# Regulated Box mod (50watt) with removeble 18650



## kimbo (9/2/15)

Hi 

I am looking for one for @DemonicBunnee his GF laid claim to his iStick now he is all alone at work

Reactions: Thanks 1


----------



## KieranD (9/2/15)

@kimbo the SMOK M65 are due in Wednesday


----------



## kimbo (9/2/15)

Hi @KieranD 

Nice 

They did add pass trough on the new devices i read somewhere they have now


----------



## KieranD (9/2/15)

kimbo said:


> Hi @KieranD
> 
> Nice
> 
> They did add pass trough on the new devices i read somewhere they have now


Correct

Reactions: Like 2


----------



## huffnpuff (9/2/15)

Anybody know if the lower-than-actual ohm reading bug was fixed?


----------



## free3dom (9/2/15)

huffnpuff said:


> Anybody know if the lower-than-actual ohm reading bug was fixed?

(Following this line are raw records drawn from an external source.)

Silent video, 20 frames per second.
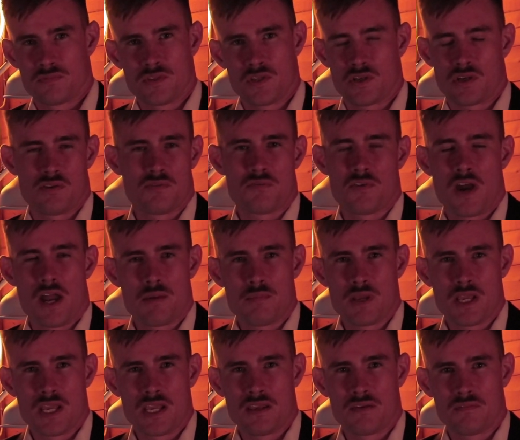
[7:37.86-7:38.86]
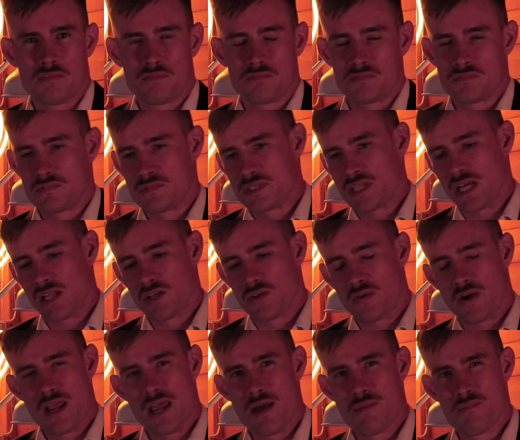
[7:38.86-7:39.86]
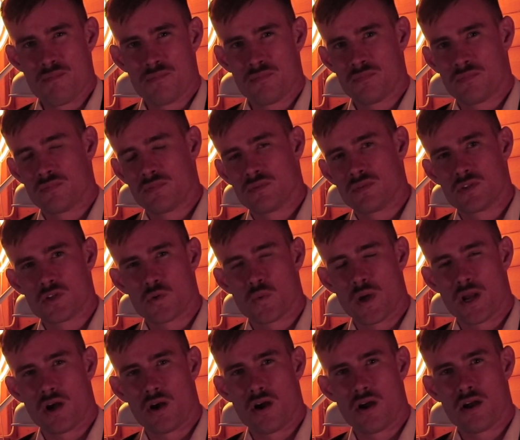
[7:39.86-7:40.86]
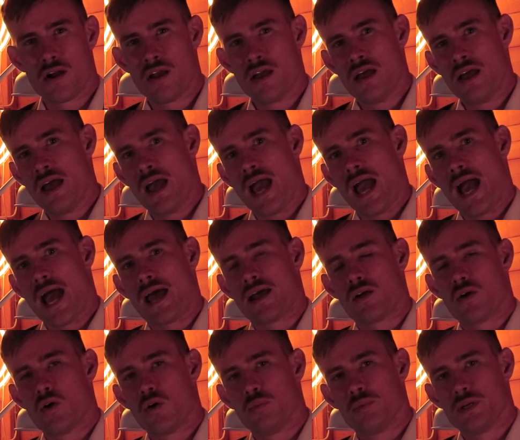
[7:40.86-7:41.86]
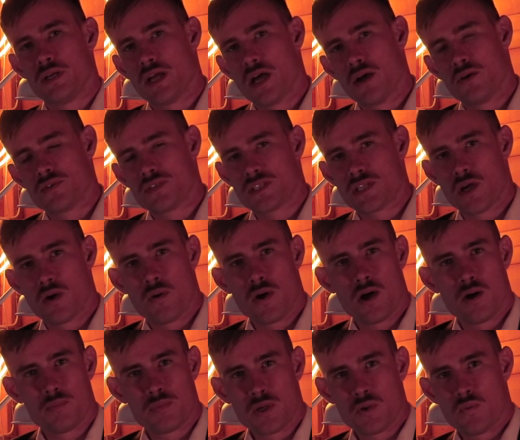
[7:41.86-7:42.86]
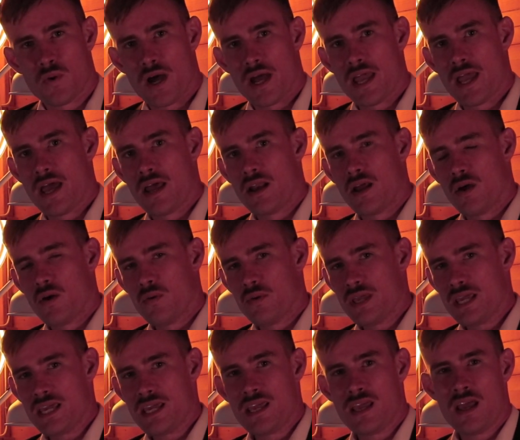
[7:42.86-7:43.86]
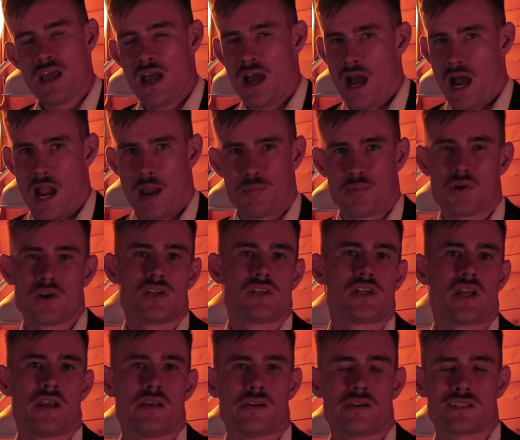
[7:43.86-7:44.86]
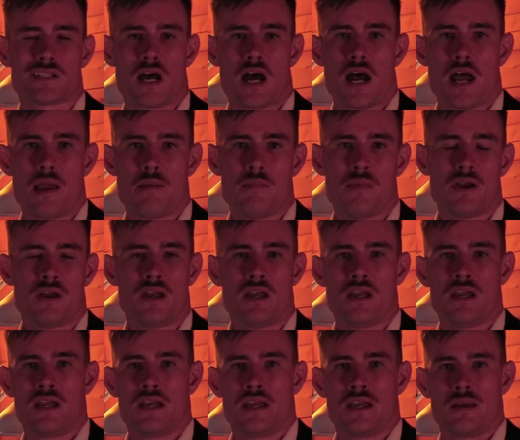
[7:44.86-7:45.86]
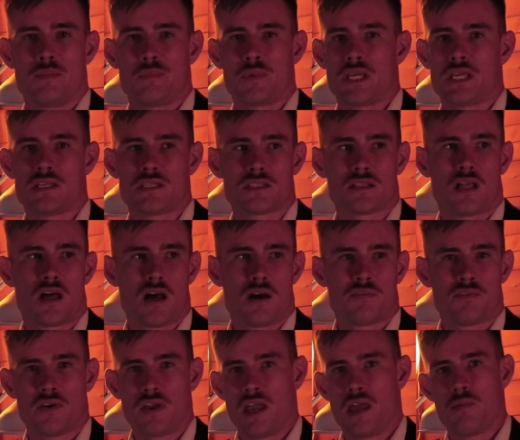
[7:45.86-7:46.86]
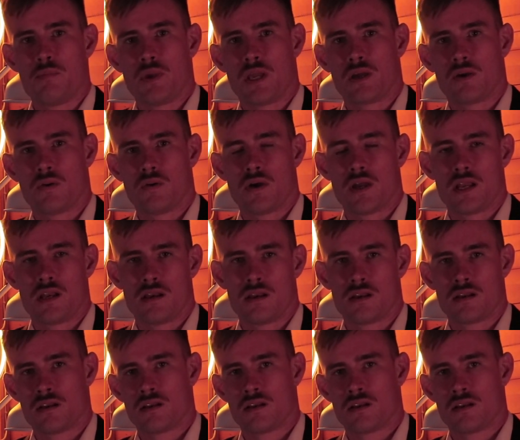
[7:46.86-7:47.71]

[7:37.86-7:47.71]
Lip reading: You can find me Telegram, Twitter, at Colbynoe, COLBYNOE. I appreciate your time. Peace, love, and Bitcoin.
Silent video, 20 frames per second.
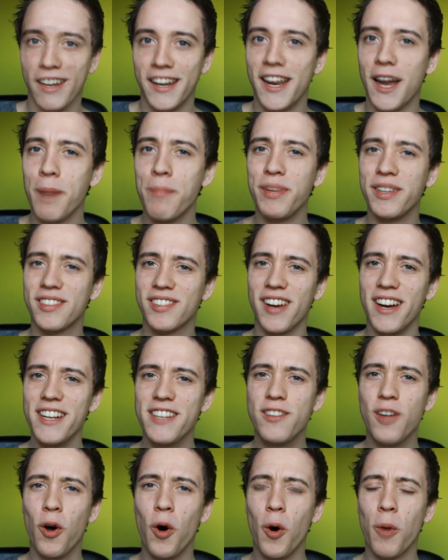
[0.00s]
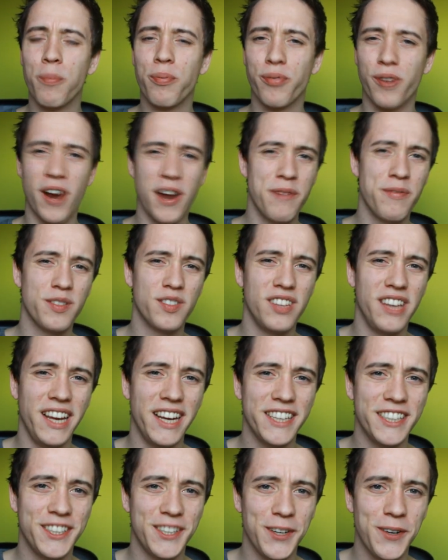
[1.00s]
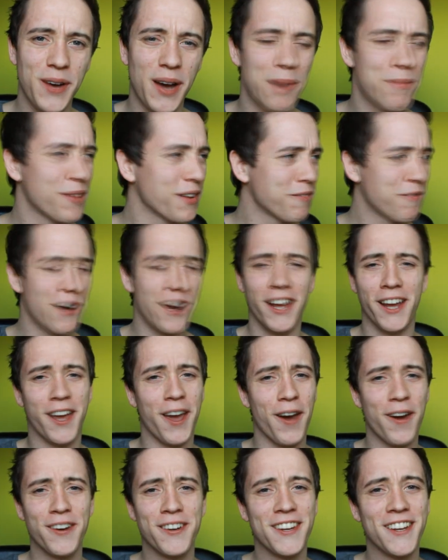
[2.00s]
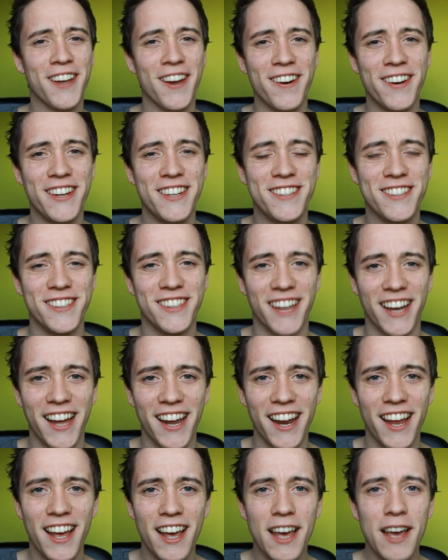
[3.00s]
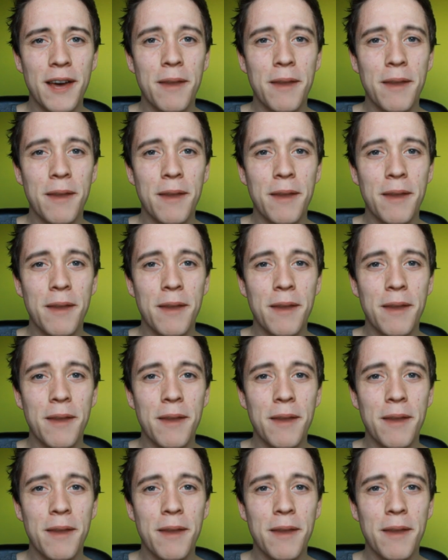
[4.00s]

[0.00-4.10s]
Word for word: Now, besides the whole privacy issue, I'm not really going to go into that,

There was never a bug...the reading just truncates the second decimal (so 0.49 shows as 0.4 not 0.5), internally it uses 0.49 to calculate voltage. 

Some *faulty *units had lower than normal readings, but they were replaced (for local buyers)

Reactions: Thanks 1 | Informative 1


----------



## DemonicBunnee (10/2/15)

KieranD said:


> @kimbo the SMOK M65 are due in Wednesday



@KieranD: Please let me know when as soon as you receive them. I left my SO without something to vape today, and now I'm scared to go home...

Reactions: Funny 1


----------



## KieranD (10/2/15)

DemonicBunnee said:


> @KieranD: Please let me know when as soon as you receive them. I left my SO without something to vape today, and now I'm scared to go home...



@DemonicBunnee they are being delivered tomorrow and available on the site now


----------